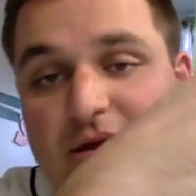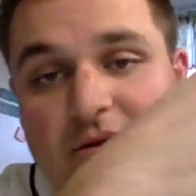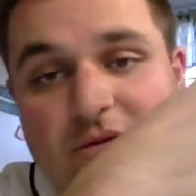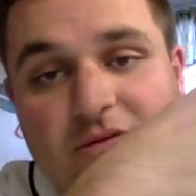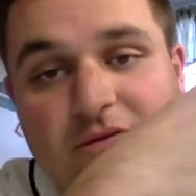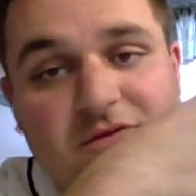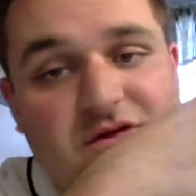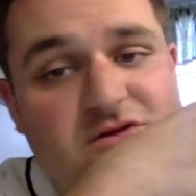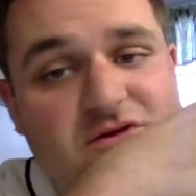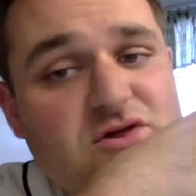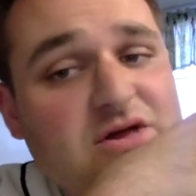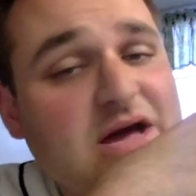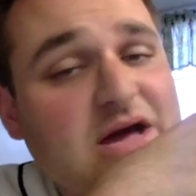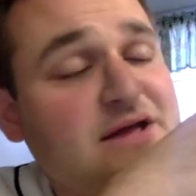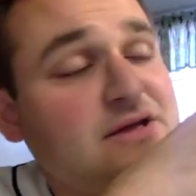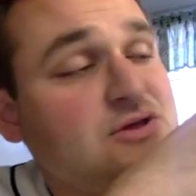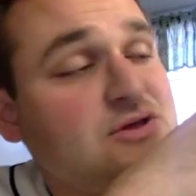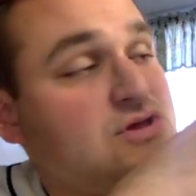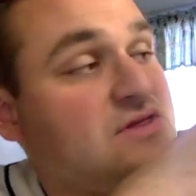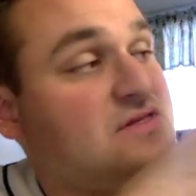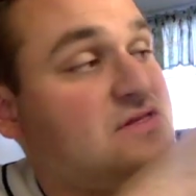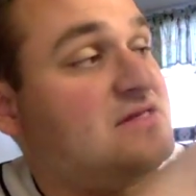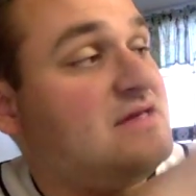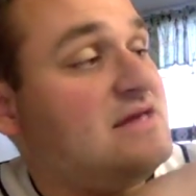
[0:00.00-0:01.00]
This kind of
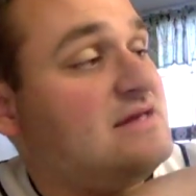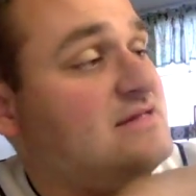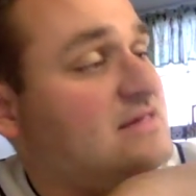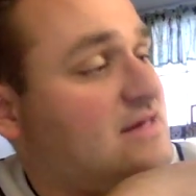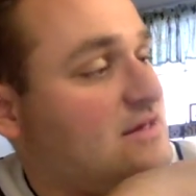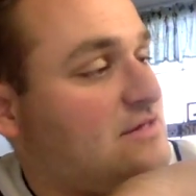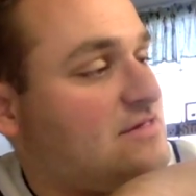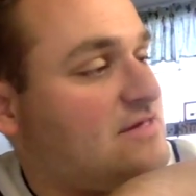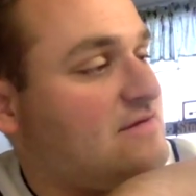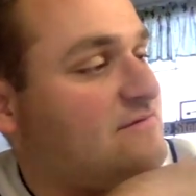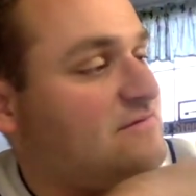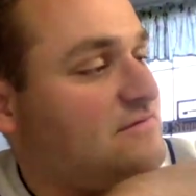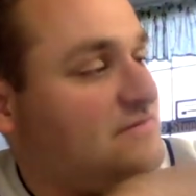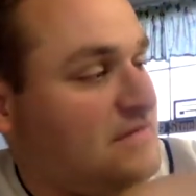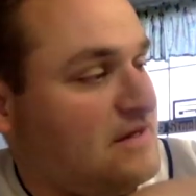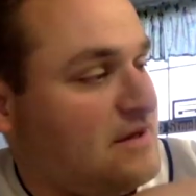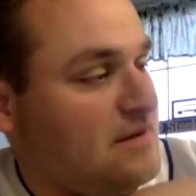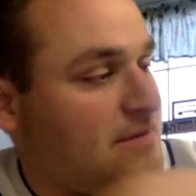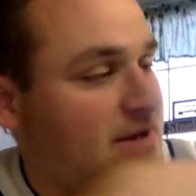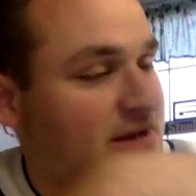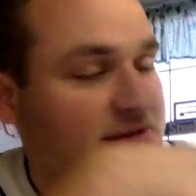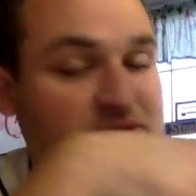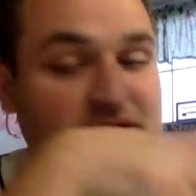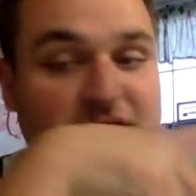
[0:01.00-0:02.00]
just details everything
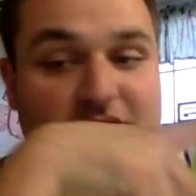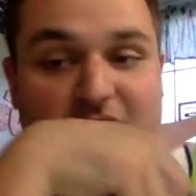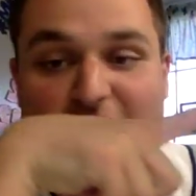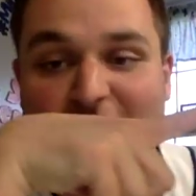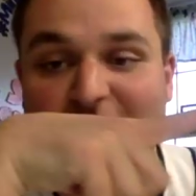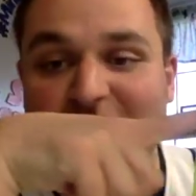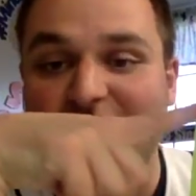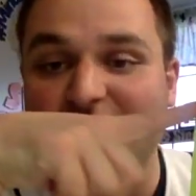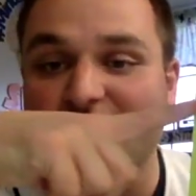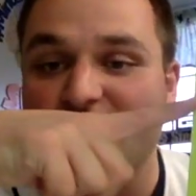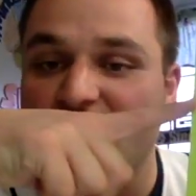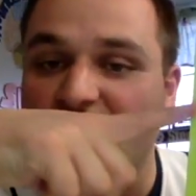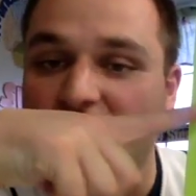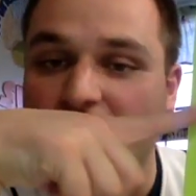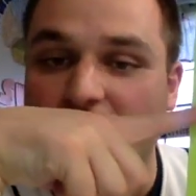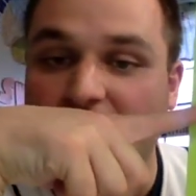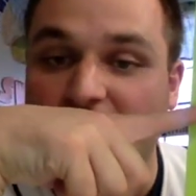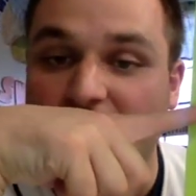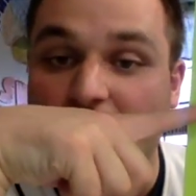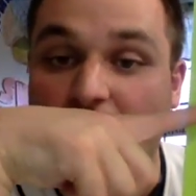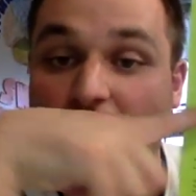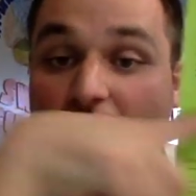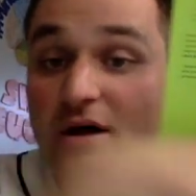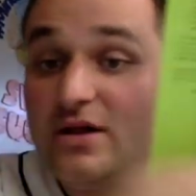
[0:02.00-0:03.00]
about the conference, and
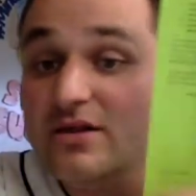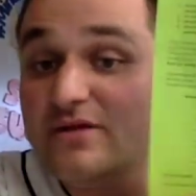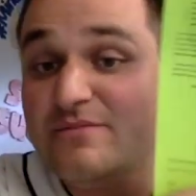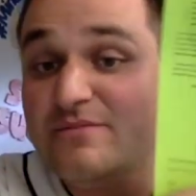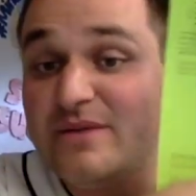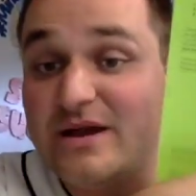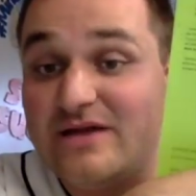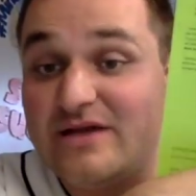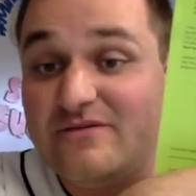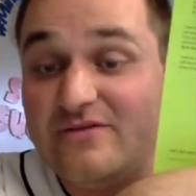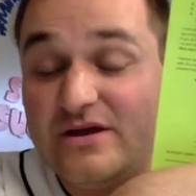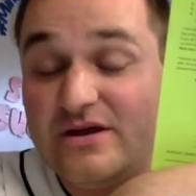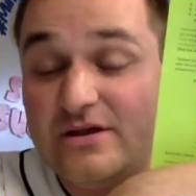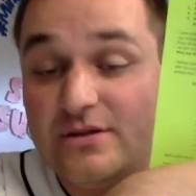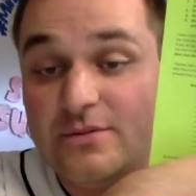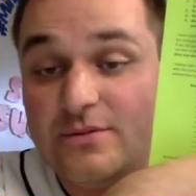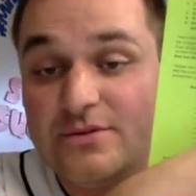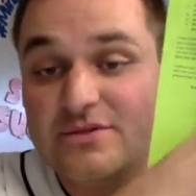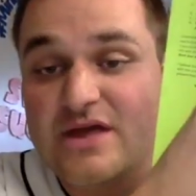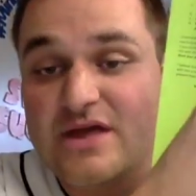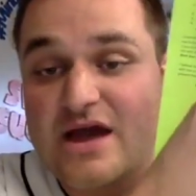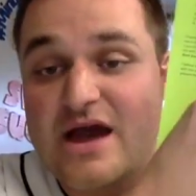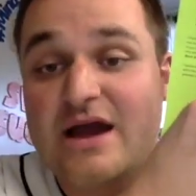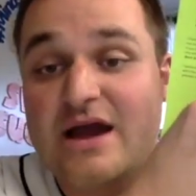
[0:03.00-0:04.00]
then all of my available
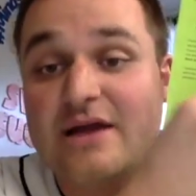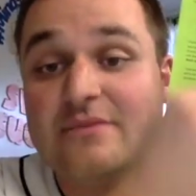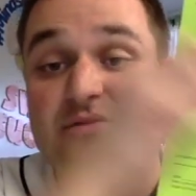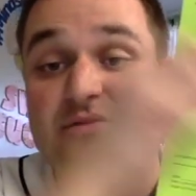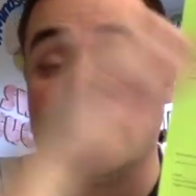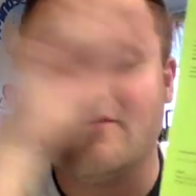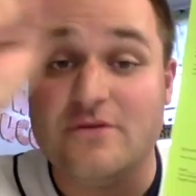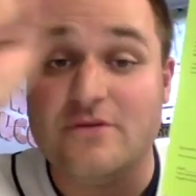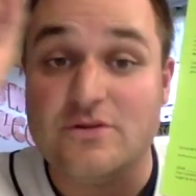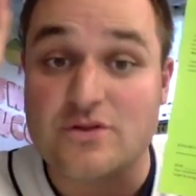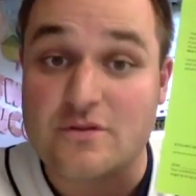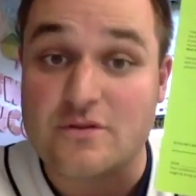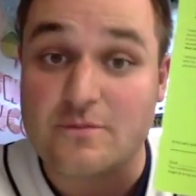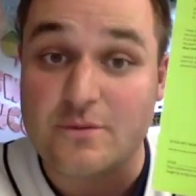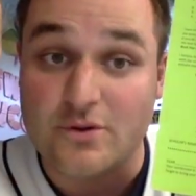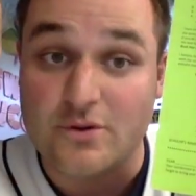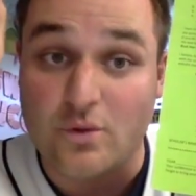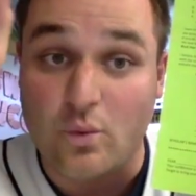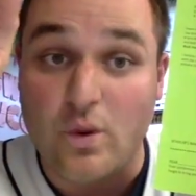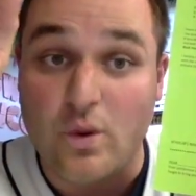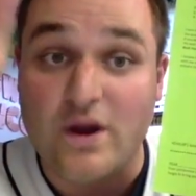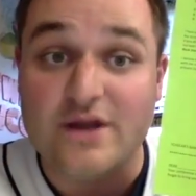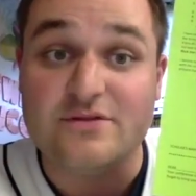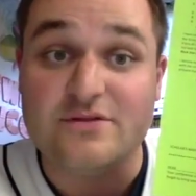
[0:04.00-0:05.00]
times. If you just put a
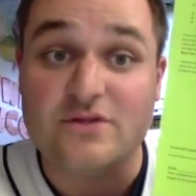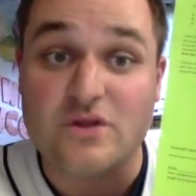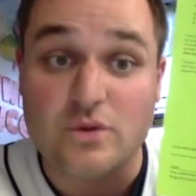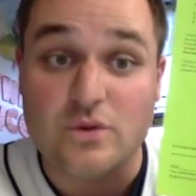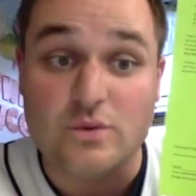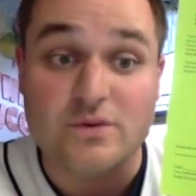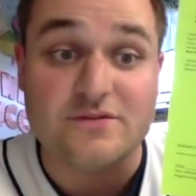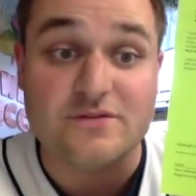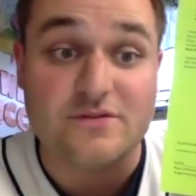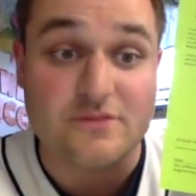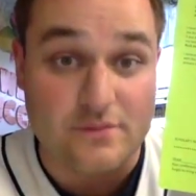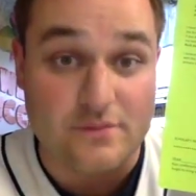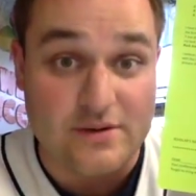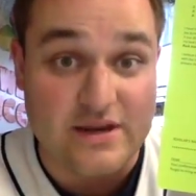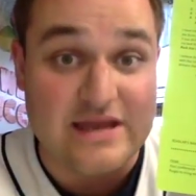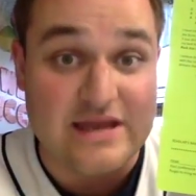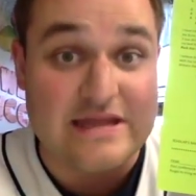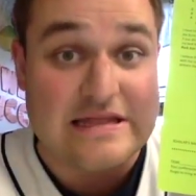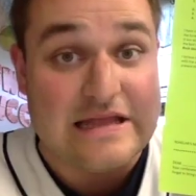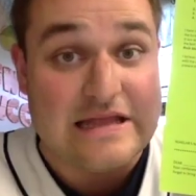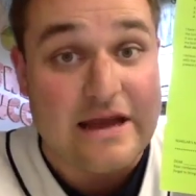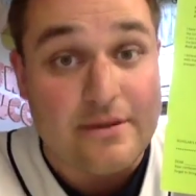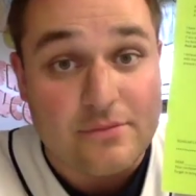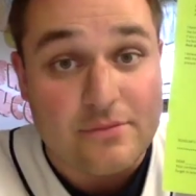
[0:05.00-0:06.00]
1, 2, and 3
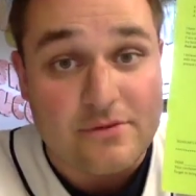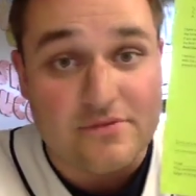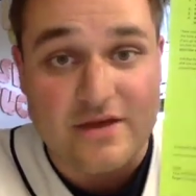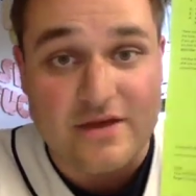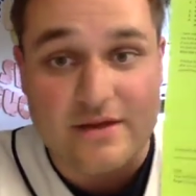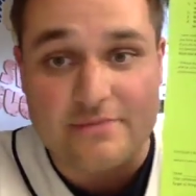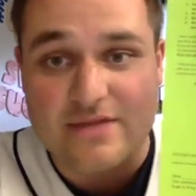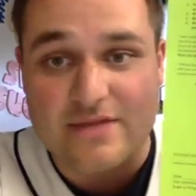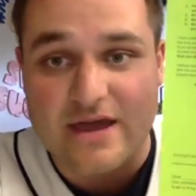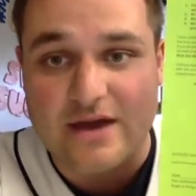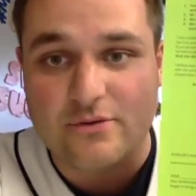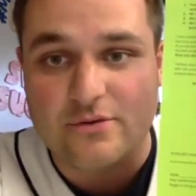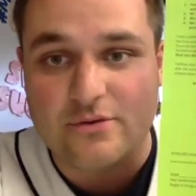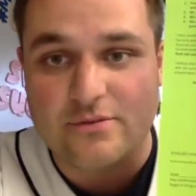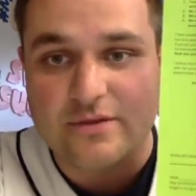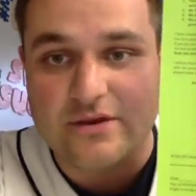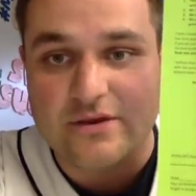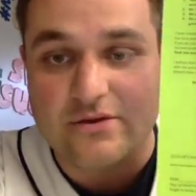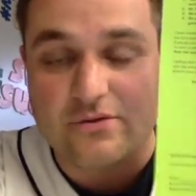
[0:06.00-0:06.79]
and number them, that would be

• Work instructions
Retyped exactly, the lines from the one holding "[0:02.00-0:03.00]" through the last line of the data above are the whole answer. Pictures stay out.

• Answer to the problem
[0:02.00-0:03.00]
about the conference, and
[0:03.00-0:04.00]
then all of my available
[0:04.00-0:05.00]
times. If you just put a
[0:05.00-0:06.00]
1, 2, and 3
[0:06.00-0:06.79]
and number them, that would be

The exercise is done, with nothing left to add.